I had to make a couple of changes to the code generated in the custom scaffold CFC in order to have cfUniform see the custom configuration that I had set up. No matter what I did, when the scaffolding engine generated the code for the view and the XML fragment for the event-handler, the changes I made inside the CFC weren’t included. I spent a couple hours scratching my head, tracing the request cycle, restarting my local ColdFusion instance and always got the exact same code that was in Bob’s original example CFC. Finally, I decided to change the name of the CFC and update the associated bean configuration in ColdSpring. On the next refresh, I saw my changes reflected in the code generated by the scaffold!

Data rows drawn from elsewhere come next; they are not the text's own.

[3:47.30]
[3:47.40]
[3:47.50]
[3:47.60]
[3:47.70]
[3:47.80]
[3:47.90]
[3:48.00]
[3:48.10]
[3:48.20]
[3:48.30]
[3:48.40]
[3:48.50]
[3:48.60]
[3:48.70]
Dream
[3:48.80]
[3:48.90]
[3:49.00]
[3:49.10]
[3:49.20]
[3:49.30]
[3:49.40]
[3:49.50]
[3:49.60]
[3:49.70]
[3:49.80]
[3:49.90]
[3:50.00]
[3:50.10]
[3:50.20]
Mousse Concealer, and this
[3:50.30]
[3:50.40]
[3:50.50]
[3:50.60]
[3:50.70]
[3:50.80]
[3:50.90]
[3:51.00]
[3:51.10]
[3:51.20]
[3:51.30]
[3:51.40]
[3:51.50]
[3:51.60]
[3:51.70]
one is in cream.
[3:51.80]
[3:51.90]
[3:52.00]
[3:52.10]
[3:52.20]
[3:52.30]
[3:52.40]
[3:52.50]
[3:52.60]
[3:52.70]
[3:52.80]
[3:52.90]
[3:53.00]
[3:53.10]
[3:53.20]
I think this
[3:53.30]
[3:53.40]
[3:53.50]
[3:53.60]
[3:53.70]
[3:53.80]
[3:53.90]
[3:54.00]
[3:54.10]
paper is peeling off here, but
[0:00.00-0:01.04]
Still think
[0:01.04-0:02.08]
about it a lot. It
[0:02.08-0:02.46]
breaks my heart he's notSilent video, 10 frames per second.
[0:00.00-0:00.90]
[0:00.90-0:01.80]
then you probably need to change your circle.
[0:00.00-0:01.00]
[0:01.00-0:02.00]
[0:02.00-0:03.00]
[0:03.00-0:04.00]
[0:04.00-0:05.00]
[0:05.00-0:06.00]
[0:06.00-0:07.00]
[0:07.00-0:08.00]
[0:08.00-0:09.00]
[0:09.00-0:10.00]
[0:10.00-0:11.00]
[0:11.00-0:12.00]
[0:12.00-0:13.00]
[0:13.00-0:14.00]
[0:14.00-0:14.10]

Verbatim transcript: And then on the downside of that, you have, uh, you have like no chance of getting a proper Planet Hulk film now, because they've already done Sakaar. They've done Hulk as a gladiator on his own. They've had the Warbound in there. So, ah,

With that in mind, I checked the settings on the Caching page of that instance’s CF Administrator. Sure enough, the Cache Template In Request,  Component cache, and Save class files options were checked.  I cleared those check boxes, pressed the Clear Template Cache Now and Clear Component Cache Now buttons below and have had no trouble since. Obviously there are situations where you want these enabled, but rarely ever should they be needed on a local system being used for development.

So, the moral of my painful story–if you’re making changes to code that’s not being reflected when you test browse your application, don’t forget to check the settings on the Caching page in CF Admin. It just might save you a couple hours and a few gray hairs.